● **Exercise**:
Every record below is to be retyped exactly, with any pictures left out.

┏━━

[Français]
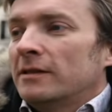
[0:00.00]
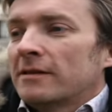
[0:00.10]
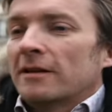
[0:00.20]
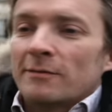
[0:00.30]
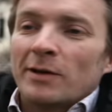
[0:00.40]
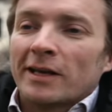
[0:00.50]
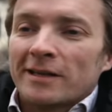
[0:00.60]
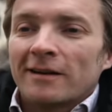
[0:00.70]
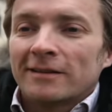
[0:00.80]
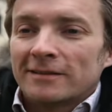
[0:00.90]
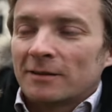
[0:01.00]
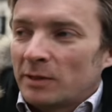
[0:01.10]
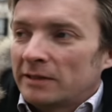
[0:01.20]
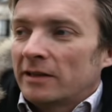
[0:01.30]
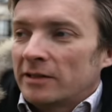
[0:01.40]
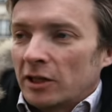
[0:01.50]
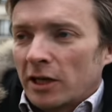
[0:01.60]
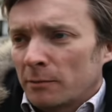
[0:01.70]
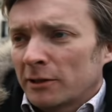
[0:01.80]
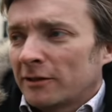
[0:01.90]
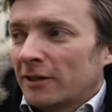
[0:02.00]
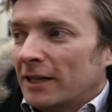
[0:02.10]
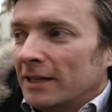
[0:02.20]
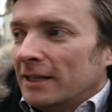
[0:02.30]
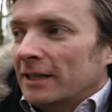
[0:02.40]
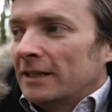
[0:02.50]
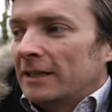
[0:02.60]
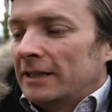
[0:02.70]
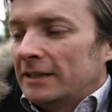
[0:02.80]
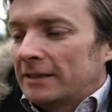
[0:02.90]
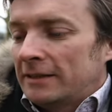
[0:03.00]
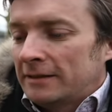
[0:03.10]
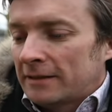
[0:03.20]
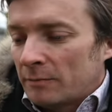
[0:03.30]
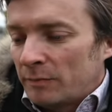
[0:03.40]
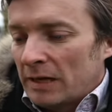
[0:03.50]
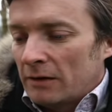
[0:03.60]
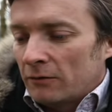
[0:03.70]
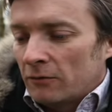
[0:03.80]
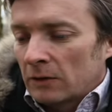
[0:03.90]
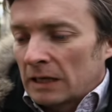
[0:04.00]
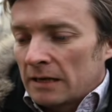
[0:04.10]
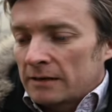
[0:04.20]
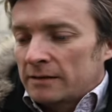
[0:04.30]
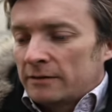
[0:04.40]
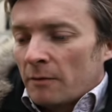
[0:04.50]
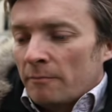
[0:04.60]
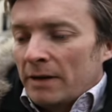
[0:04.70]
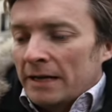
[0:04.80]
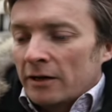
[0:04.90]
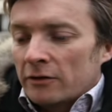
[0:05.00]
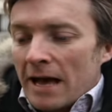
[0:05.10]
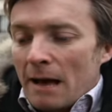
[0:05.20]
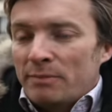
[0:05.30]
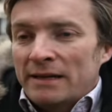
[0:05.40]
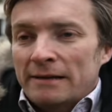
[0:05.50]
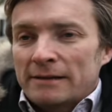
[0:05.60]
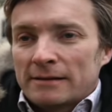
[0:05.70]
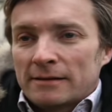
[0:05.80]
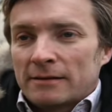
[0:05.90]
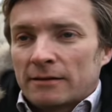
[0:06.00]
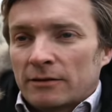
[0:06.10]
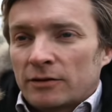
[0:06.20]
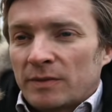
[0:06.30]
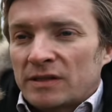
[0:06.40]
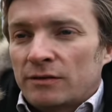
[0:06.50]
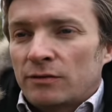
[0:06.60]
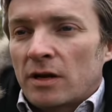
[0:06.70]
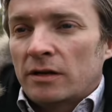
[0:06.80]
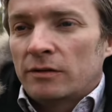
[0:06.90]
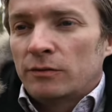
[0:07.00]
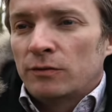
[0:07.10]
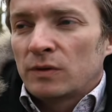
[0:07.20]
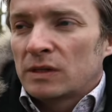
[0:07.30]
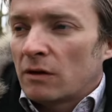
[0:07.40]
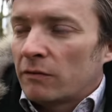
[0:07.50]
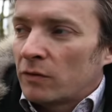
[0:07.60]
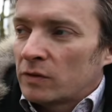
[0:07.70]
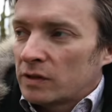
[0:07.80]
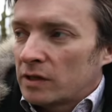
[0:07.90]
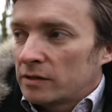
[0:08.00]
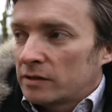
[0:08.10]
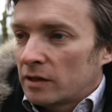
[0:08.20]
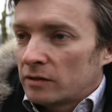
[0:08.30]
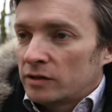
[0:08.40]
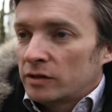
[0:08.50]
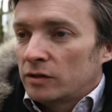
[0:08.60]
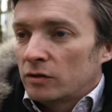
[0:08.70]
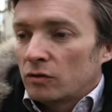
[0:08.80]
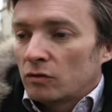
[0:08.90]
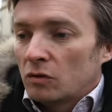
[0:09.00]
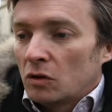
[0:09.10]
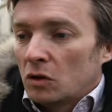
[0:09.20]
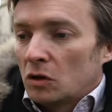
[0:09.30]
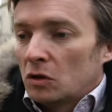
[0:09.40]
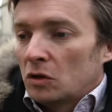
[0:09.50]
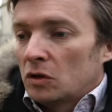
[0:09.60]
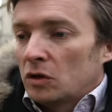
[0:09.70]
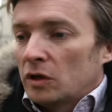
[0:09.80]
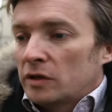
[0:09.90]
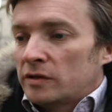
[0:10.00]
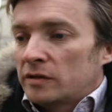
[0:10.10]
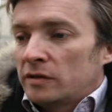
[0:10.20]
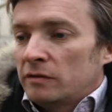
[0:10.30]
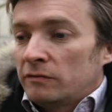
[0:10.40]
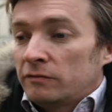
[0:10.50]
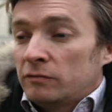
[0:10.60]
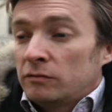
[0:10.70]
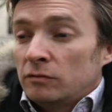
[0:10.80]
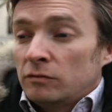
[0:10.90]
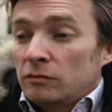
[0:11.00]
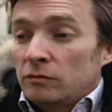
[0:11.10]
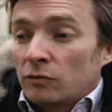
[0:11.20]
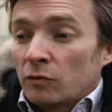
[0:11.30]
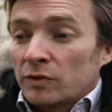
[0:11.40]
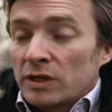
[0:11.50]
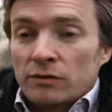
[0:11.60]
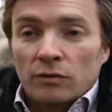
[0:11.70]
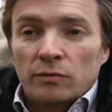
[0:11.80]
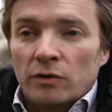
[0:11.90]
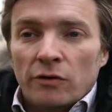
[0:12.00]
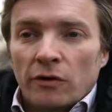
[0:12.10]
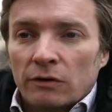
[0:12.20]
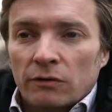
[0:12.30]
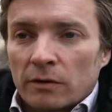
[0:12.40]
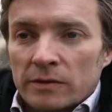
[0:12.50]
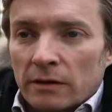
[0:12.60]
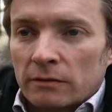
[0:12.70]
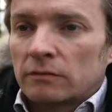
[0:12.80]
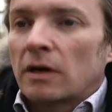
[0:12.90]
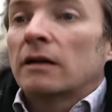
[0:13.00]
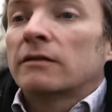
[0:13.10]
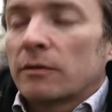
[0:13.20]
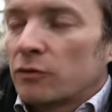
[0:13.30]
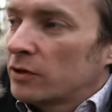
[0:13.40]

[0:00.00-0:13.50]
c'est un Américain et il s'appelle Daniel Gilbert, et qui s'appelle en anglais Stumbling on Happiness. Mm. Je sais pas si tu l'as lu, en français, ça dit. Euh, et si vous tombiez sur le bonheur Trébucher sur, le bonheur.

┗━━

● **Expected answer**:
[Français]
[0:00.00]
[0:00.10]
[0:00.20]
[0:00.30]
[0:00.40]
[0:00.50]
[0:00.60]
[0:00.70]
[0:00.80]
[0:00.90]
[0:01.00]
[0:01.10]
[0:01.20]
[0:01.30]
[0:01.40]
[0:01.50]
[0:01.60]
[0:01.70]
[0:01.80]
[0:01.90]
[0:02.00]
[0:02.10]
[0:02.20]
[0:02.30]
[0:02.40]
[0:02.50]
[0:02.60]
[0:02.70]
[0:02.80]
[0:02.90]
[0:03.00]
[0:03.10]
[0:03.20]
[0:03.30]
[0:03.40]
[0:03.50]
[0:03.60]
[0:03.70]
[0:03.80]
[0:03.90]
[0:04.00]
[0:04.10]
[0:04.20]
[0:04.30]
[0:04.40]
[0:04.50]
[0:04.60]
[0:04.70]
[0:04.80]
[0:04.90]
[0:05.00]
[0:05.10]
[0:05.20]
[0:05.30]
[0:05.40]
[0:05.50]
[0:05.60]
[0:05.70]
[0:05.80]
[0:05.90]
[0:06.00]
[0:06.10]
[0:06.20]
[0:06.30]
[0:06.40]
[0:06.50]
[0:06.60]
[0:06.70]
[0:06.80]
[0:06.90]
[0:07.00]
[0:07.10]
[0:07.20]
[0:07.30]
[0:07.40]
[0:07.50]
[0:07.60]
[0:07.70]
[0:07.80]
[0:07.90]
[0:08.00]
[0:08.10]
[0:08.20]
[0:08.30]
[0:08.40]
[0:08.50]
[0:08.60]
[0:08.70]
[0:08.80]
[0:08.90]
[0:09.00]
[0:09.10]
[0:09.20]
[0:09.30]
[0:09.40]
[0:09.50]
[0:09.60]
[0:09.70]
[0:09.80]
[0:09.90]
[0:10.00]
[0:10.10]
[0:10.20]
[0:10.30]
[0:10.40]
[0:10.50]
[0:10.60]
[0:10.70]
[0:10.80]
[0:10.90]
[0:11.00]
[0:11.10]
[0:11.20]
[0:11.30]
[0:11.40]
[0:11.50]
[0:11.60]
[0:11.70]
[0:11.80]
[0:11.90]
[0:12.00]
[0:12.10]
[0:12.20]
[0:12.30]
[0:12.40]
[0:12.50]
[0:12.60]
[0:12.70]
[0:12.80]
[0:12.90]
[0:13.00]
[0:13.10]
[0:13.20]
[0:13.30]
[0:13.40]

[0:00.00-0:13.50]
c'est un Américain et il s'appelle Daniel Gilbert, et qui s'appelle en anglais Stumbling on Happiness. Mm. Je sais pas si tu l'as lu, en français, ça dit. Euh, et si vous tombiez sur le bonheur Trébucher sur, le bonheur.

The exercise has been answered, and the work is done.